- [Problem details] Pull out of the data below the stretch of lines bounded by the one containing "[00:00:00.00]" and the one containing "[00:00:02.00]", both bounds included, unchanged.

- [Supplied information]
########################################

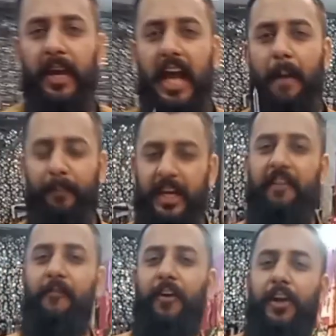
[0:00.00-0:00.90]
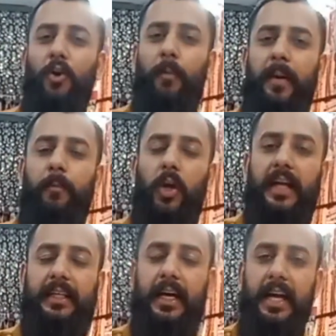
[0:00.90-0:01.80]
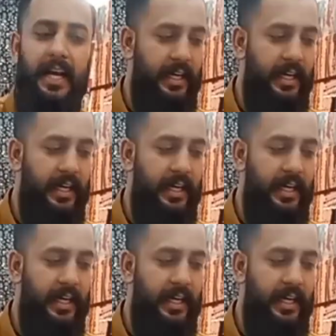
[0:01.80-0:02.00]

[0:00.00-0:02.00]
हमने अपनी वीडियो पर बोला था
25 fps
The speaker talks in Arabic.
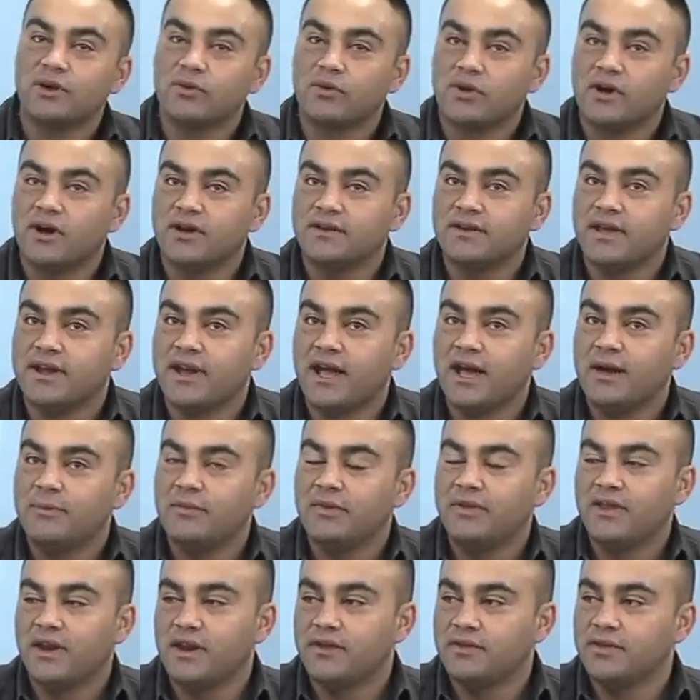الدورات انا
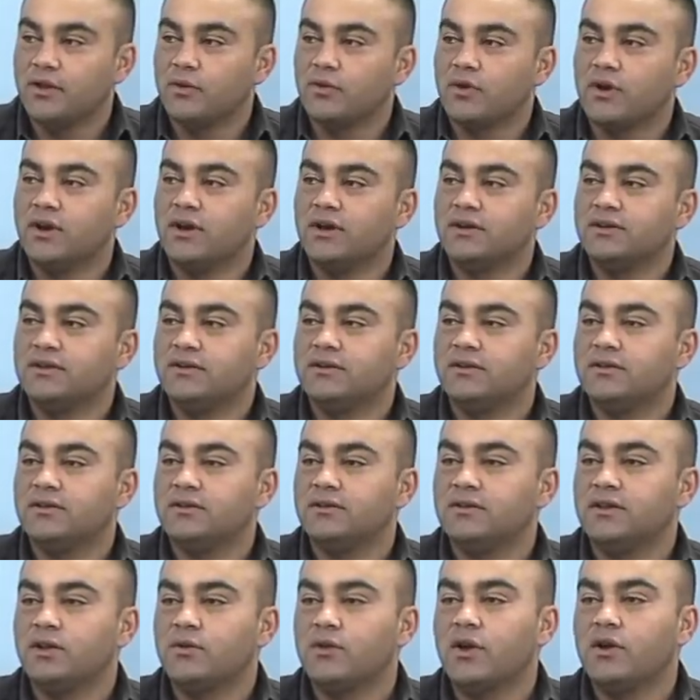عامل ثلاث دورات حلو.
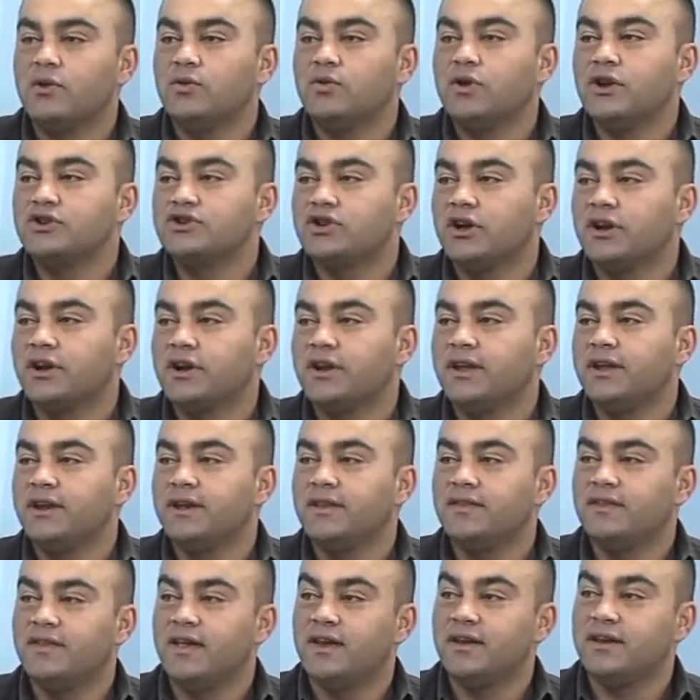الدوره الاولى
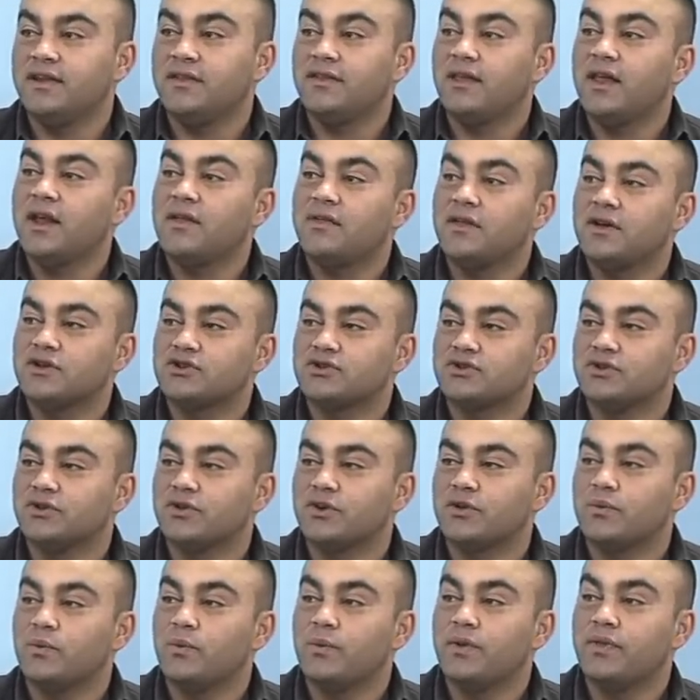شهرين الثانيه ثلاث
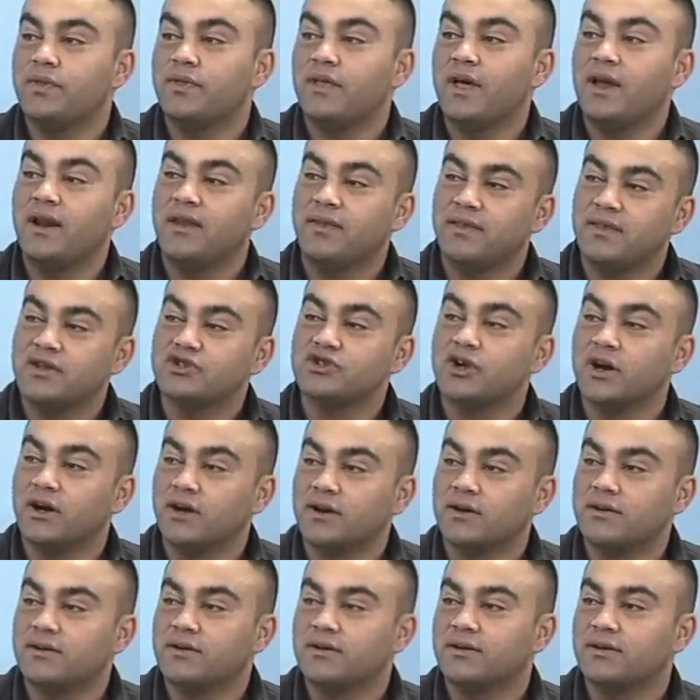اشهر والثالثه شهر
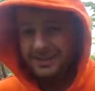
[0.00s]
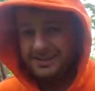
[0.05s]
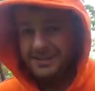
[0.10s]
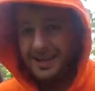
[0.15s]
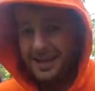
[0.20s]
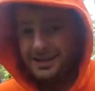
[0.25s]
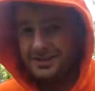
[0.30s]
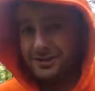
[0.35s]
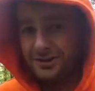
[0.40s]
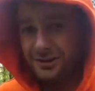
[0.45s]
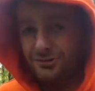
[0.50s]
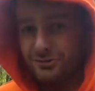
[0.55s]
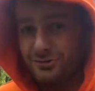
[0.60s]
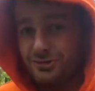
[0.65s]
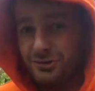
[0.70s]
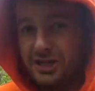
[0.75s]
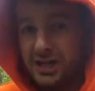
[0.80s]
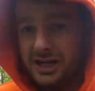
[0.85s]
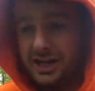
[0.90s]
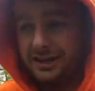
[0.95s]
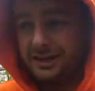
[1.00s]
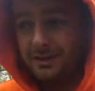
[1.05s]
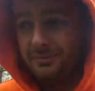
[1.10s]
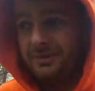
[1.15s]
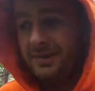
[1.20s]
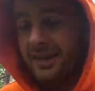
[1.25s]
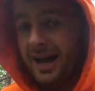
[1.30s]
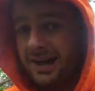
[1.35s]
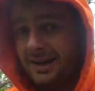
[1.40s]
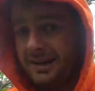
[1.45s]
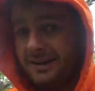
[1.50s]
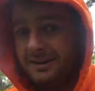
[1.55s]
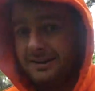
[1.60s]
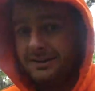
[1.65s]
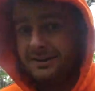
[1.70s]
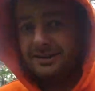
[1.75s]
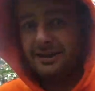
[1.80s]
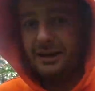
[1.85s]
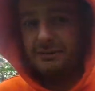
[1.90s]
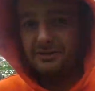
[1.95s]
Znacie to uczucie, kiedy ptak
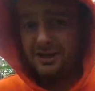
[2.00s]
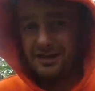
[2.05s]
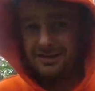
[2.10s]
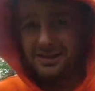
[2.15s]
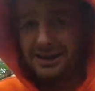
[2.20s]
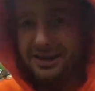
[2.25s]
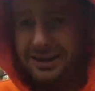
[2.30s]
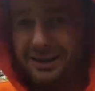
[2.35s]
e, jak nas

########################################

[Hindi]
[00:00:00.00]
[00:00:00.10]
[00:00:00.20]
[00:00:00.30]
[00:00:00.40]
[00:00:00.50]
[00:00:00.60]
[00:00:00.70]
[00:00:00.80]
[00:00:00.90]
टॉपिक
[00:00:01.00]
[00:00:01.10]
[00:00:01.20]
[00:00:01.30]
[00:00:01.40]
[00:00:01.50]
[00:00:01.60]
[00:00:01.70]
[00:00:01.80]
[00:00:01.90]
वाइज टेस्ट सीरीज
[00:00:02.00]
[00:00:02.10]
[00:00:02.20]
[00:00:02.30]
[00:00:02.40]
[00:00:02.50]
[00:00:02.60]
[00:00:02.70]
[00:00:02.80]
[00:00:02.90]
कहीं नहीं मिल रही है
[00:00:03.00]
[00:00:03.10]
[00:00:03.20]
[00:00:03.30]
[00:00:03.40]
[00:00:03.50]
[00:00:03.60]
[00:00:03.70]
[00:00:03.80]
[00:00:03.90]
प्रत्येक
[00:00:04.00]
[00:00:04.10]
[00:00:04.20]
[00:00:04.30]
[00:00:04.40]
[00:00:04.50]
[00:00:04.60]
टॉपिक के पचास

########################################

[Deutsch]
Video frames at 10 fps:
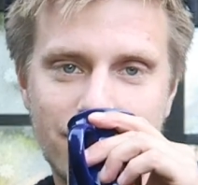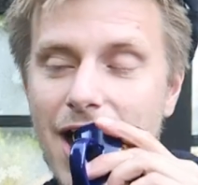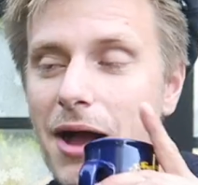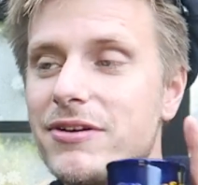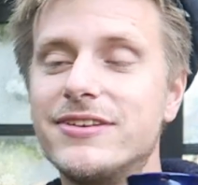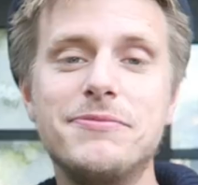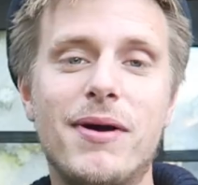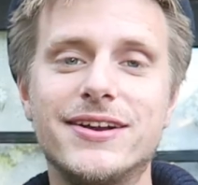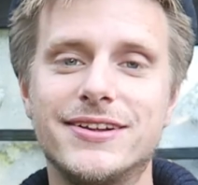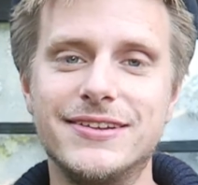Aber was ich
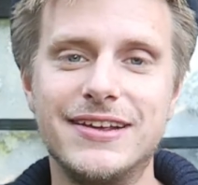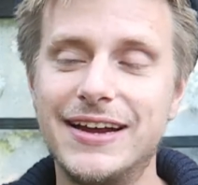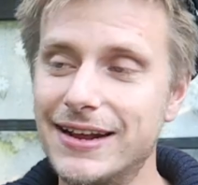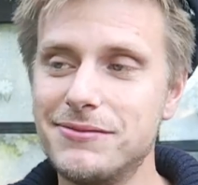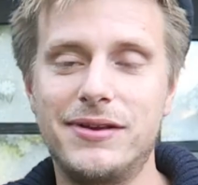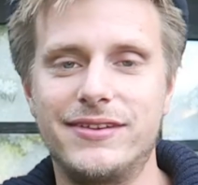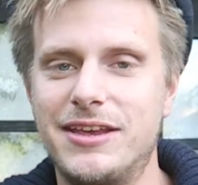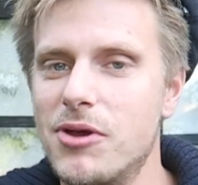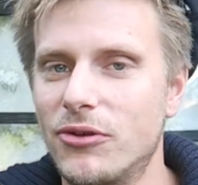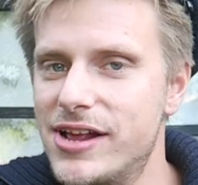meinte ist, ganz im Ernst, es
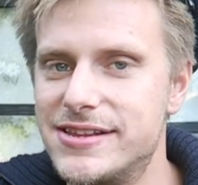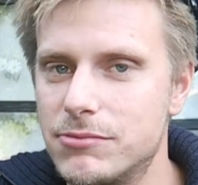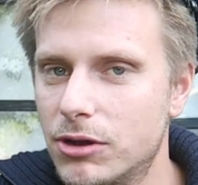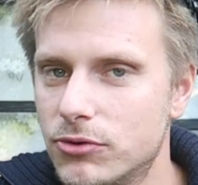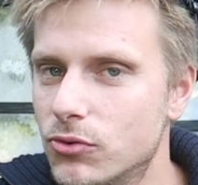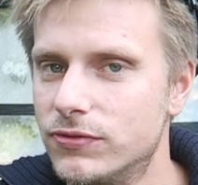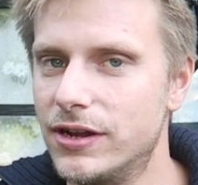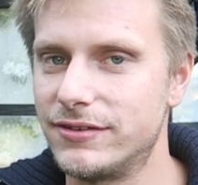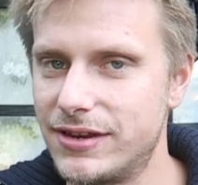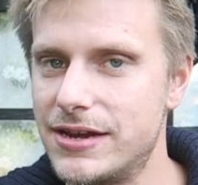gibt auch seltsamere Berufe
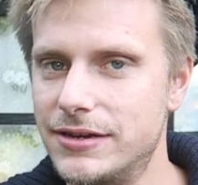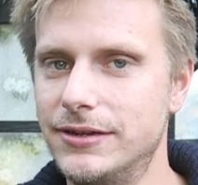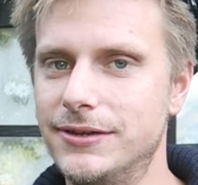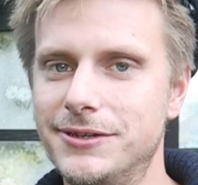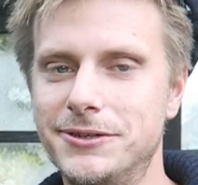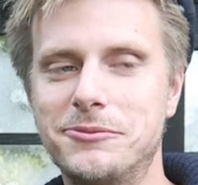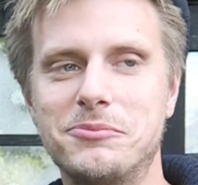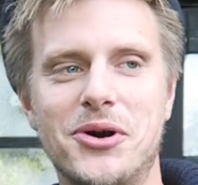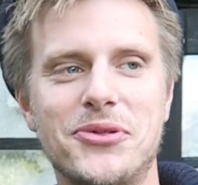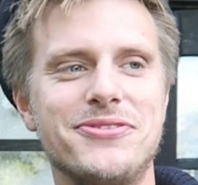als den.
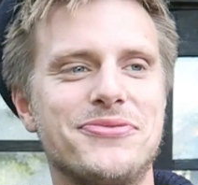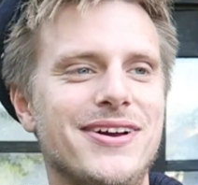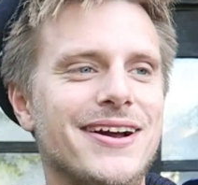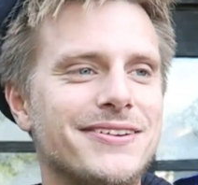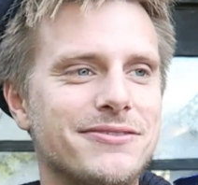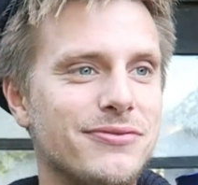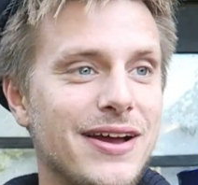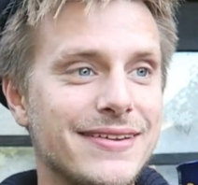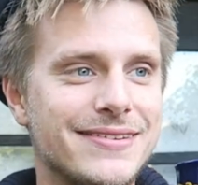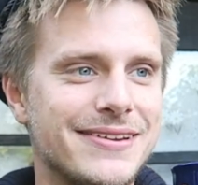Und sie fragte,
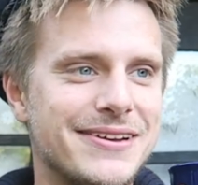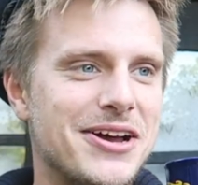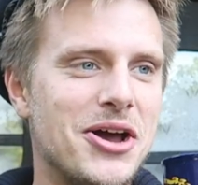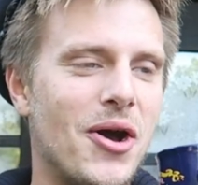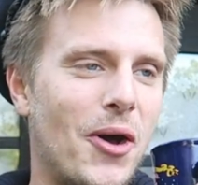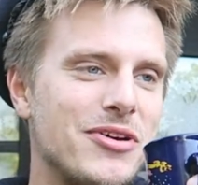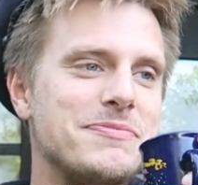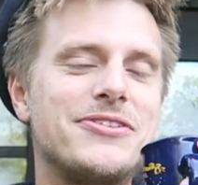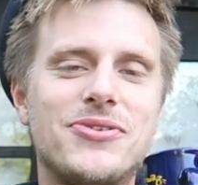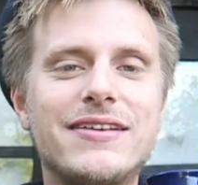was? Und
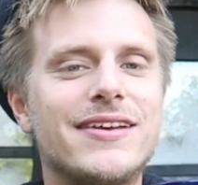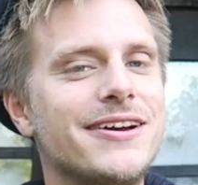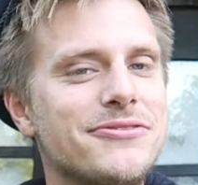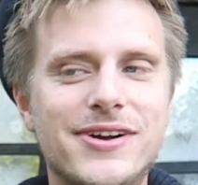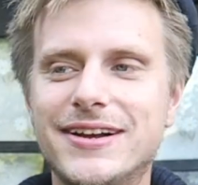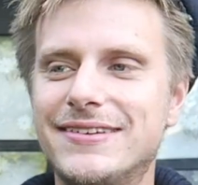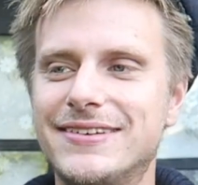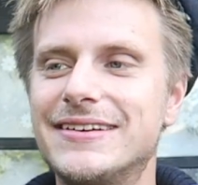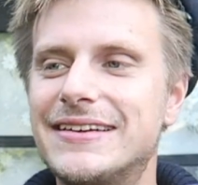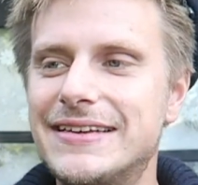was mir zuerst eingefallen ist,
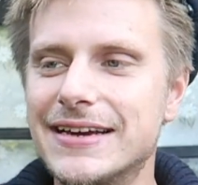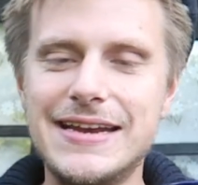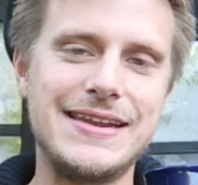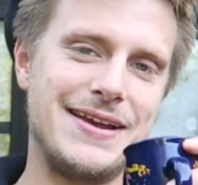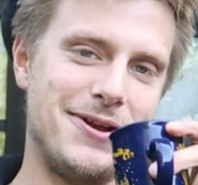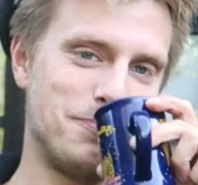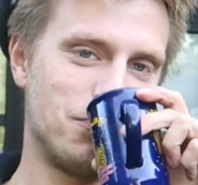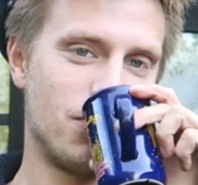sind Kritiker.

########################################

- [Solution below]
[00:00:00.00]
[00:00:00.10]
[00:00:00.20]
[00:00:00.30]
[00:00:00.40]
[00:00:00.50]
[00:00:00.60]
[00:00:00.70]
[00:00:00.80]
[00:00:00.90]
टॉपिक
[00:00:01.00]
[00:00:01.10]
[00:00:01.20]
[00:00:01.30]
[00:00:01.40]
[00:00:01.50]
[00:00:01.60]
[00:00:01.70]
[00:00:01.80]
[00:00:01.90]
वाइज टेस्ट सीरीज
[00:00:02.00]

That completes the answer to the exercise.